04 November 2020, Hessen, Frankfurt/Main: A trader sits in the trading room of the Frankfurt Stock Exchange in front of her monitors, which also show reports on the election of the US president. Photo: Frank Rumpenhorst/dpa (Photo by Frank Rumpenhorst/picture alliance via Getty Images)
A trader sits in the trading room of the Frankfurt Stock Exchange in front of her monitors.

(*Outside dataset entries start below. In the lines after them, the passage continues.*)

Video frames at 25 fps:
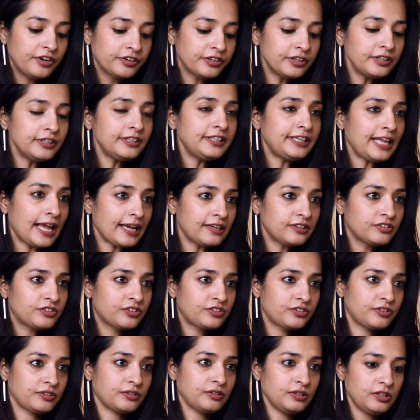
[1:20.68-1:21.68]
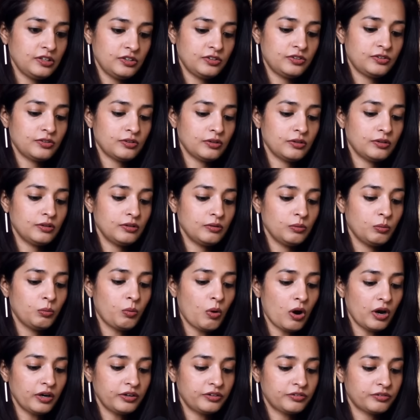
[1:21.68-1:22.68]
the written text is
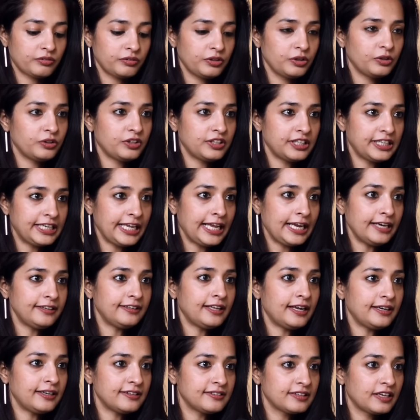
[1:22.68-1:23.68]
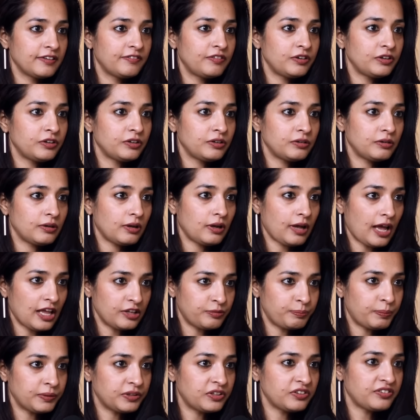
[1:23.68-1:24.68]
what you know the date that is given
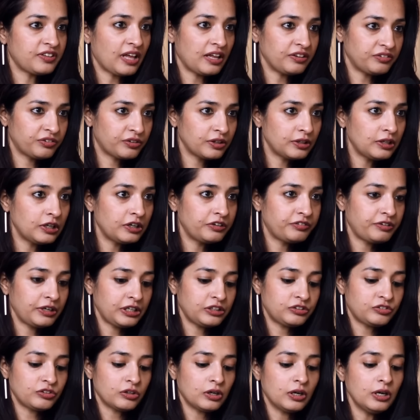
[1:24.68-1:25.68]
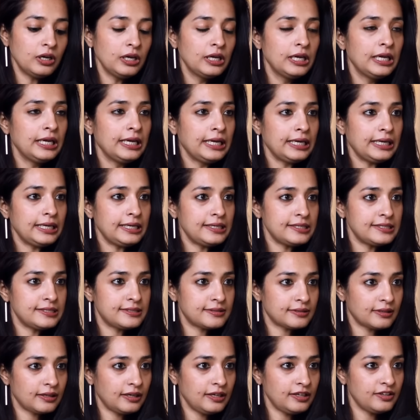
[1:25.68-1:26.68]
as per the sanskrit literature
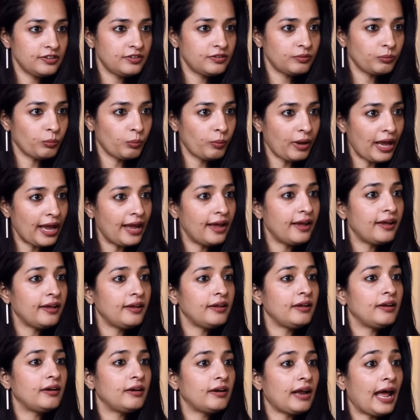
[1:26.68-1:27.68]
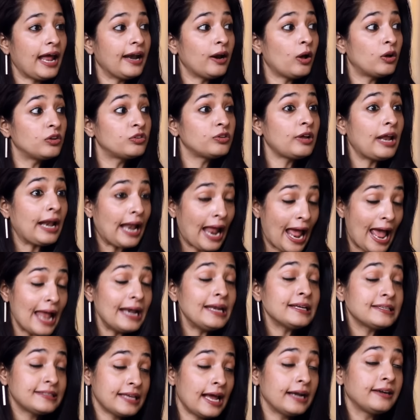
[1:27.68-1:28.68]
is is where and also
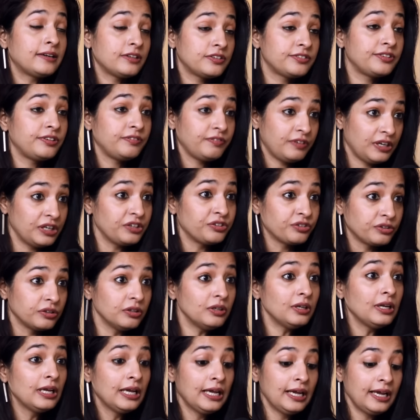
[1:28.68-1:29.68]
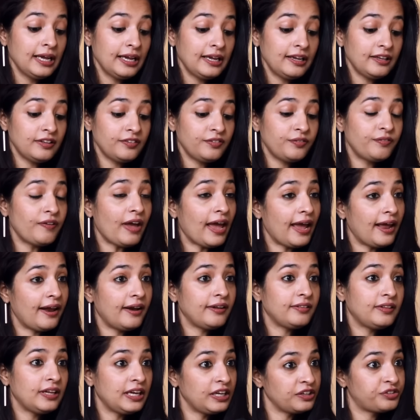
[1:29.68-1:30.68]
alexander's invasion is
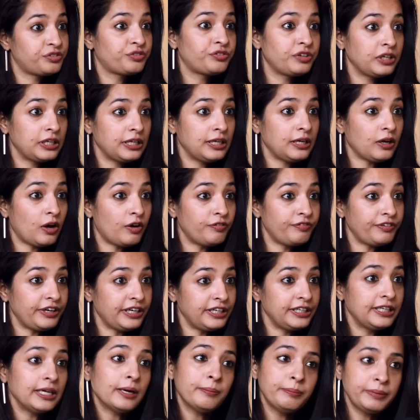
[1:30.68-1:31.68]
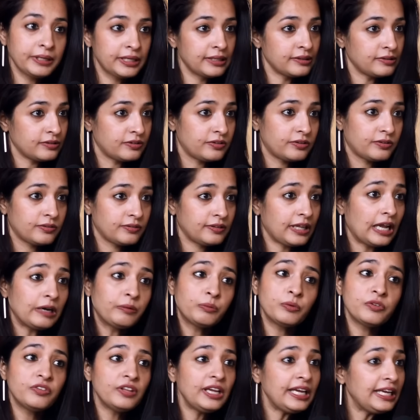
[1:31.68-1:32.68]
where the history of india begins
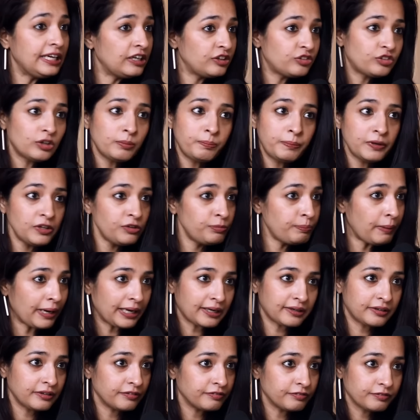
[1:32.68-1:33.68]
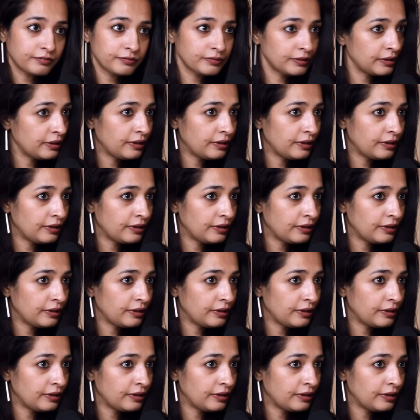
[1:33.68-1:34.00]
that was the initial perspective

Photo: Frank Rumpenhorst/picture alliance via Getty Images

Germany’s blue-chip DAX (^GDAXI) index will add an extra ten companies to its current roster of 30 from September 2021.

However, in the wake of this year’s massive Wirecard scandal, the stock exchange operator will introduce a raft of new, stricter rules for members.

Earlier this year, payments company Wirecard was discovered to have been engaged in fraud on a massive scale, and collapsed owing creditors billions of euros.

The scandal was an embarrassment for the Germany’s financial regulator and the finance ministry, who were both accused of ignoring red flags when it came to the country’s fintech star.

READ MORE: EU watchdog criticises Germany for oversight failures in Wirecard scandal

Stock exchange operator Deutsche Börse said in a statement today that the “comprehensive changes in the index rules were decided to increase the quality of the Dax indices and to align them with international standards.”

The new rules include that companies must be able to demonstrate operating profit in the past two years, and must submit quarterly reports on time, either the three months after end of the financial year or 45 days after the end of the quarter. Failure to comply will result in immediate expulsion.

Burnt by Wirecard, the exchange operator will now require that companies have an audit committee on their supervisory boards.

As part of the overhaul, the secondary M-DAX index will be trimmed down to 50 members, from the current 60. The S-DAX stays the same, at 70 members.

Insolvency administrators are currently in the process of selling off Wirecard assets to try and claw back some money for its creditors. Most recently, Wirecard’s tech platform was bought by Spain’s Santander Bank (SAN.MC) for reportedly around €100m (£89m, $119m).

In the three months since insolvency proceedings started, Wirecard’s subsidiaries in Brazil, Romania and North America have been sold off.